Normally, you won’t log out until you have finished using the UNIX® system. However, we cover it here as it logically pairs up with the subject of logging in.

Why the need to ‘log out’?

As we’ve already said, the reason for logging in in the first place is to identify you to the system, so it knows which files and areas to give you access to. It allows you access to the areas you are supposed to have access to, and blocks users from each others’ areas.

Logging out is the opposite – you are telling the system that you have finished using it for the time being, and that you no longer require access to your files at this time. It is very important that you log out when you have finished using the system, and preferably every time you leave your computer or terminal unattended. If you leave yourself logged in, then someone else may wander up to the terminal you have been using, and have access to all your files. They may read, modify, or delete them. They may send emails out from your user ID. They may even attempt to hack or damage the system from your user ID and this is your responsibility. By logging out, you prevent anyone else from using your user ID.

How?

There are several ways to log out. They all achieve the same thing – you will understand the difference between then later on, but for now you must simply make sure that you do log out every time you finish with the system.
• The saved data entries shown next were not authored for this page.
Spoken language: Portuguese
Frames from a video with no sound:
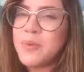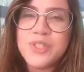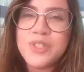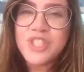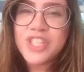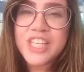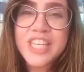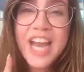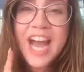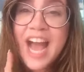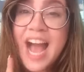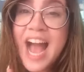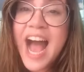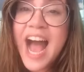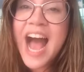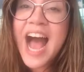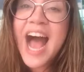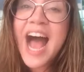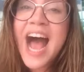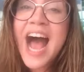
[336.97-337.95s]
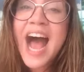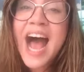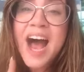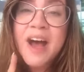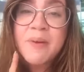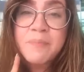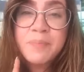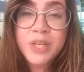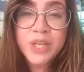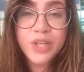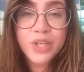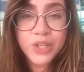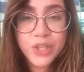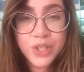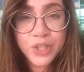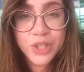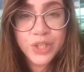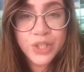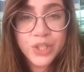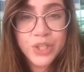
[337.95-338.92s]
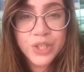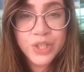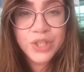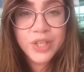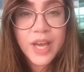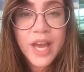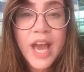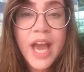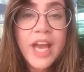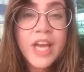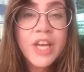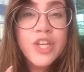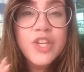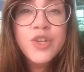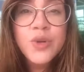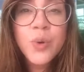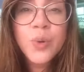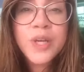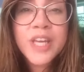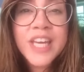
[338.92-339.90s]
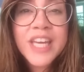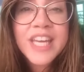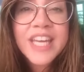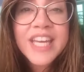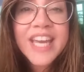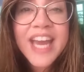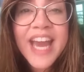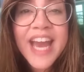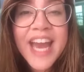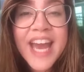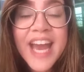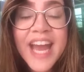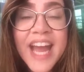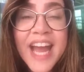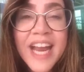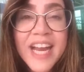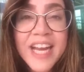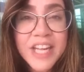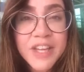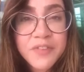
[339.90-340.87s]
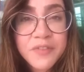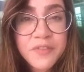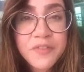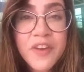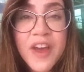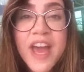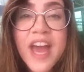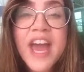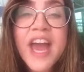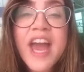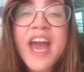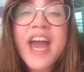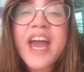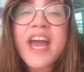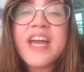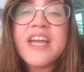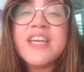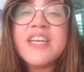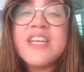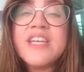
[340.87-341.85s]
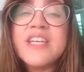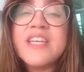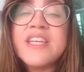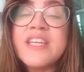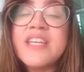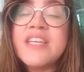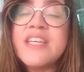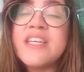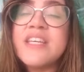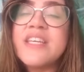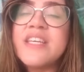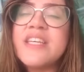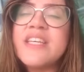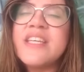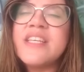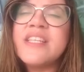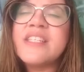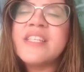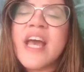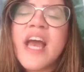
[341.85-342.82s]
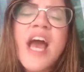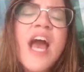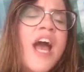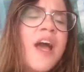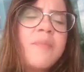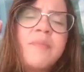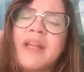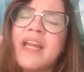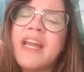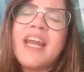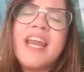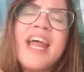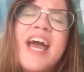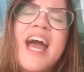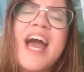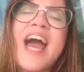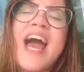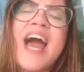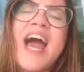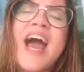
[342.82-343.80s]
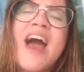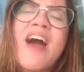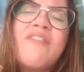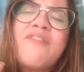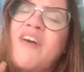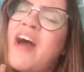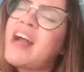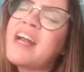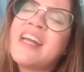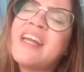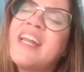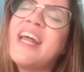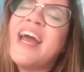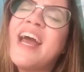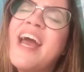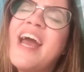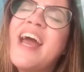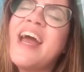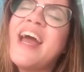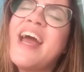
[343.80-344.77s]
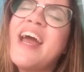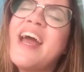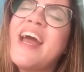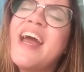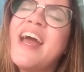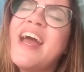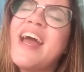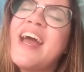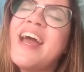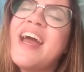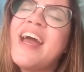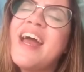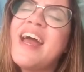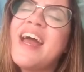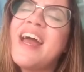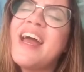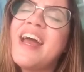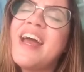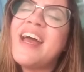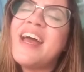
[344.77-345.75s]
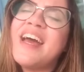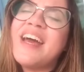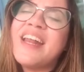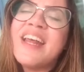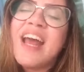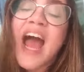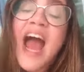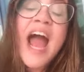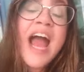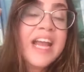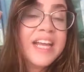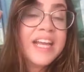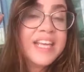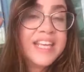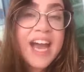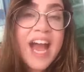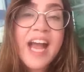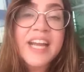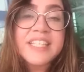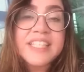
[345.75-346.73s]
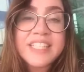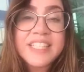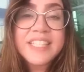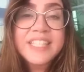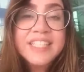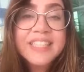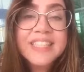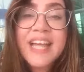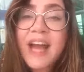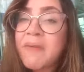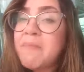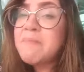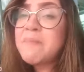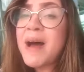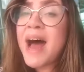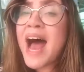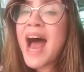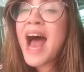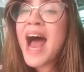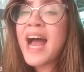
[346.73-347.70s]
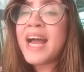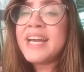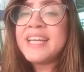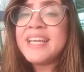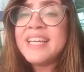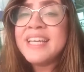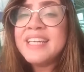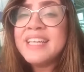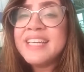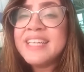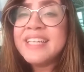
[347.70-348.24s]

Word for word: podia abrir e o que ele fez me leva a crer que ainda mais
The best way is to use the command ‘logout’ and any prompt. For example:

$ logout

The system will usually give you some sort of ‘farewell’ message, and then will return to the login screen to allow someone else to log in. Your exact ‘farewell’ message varies, and you may or may not get a message at all. For example:

$ logout

Thank you for using london-pro – you are now logging out.

london-pro v11.01

login:

Here you can see that the user has been logged out, and after a brief message, the system is prompting the next login request. At this stage, you may not access any of your files or programs – you are no longer logged into the system.

We said there were several ways to log out. We just saw the ‘logout’ command. Two other ways to log out are (1) – to use the ‘exit’ command, and (2) – to press ‘CTRL-D’. These both amount to the same thing. For now, the main point is to remember to log out when you are finished – leaving yourself logged in is the number one mistake to be avoided!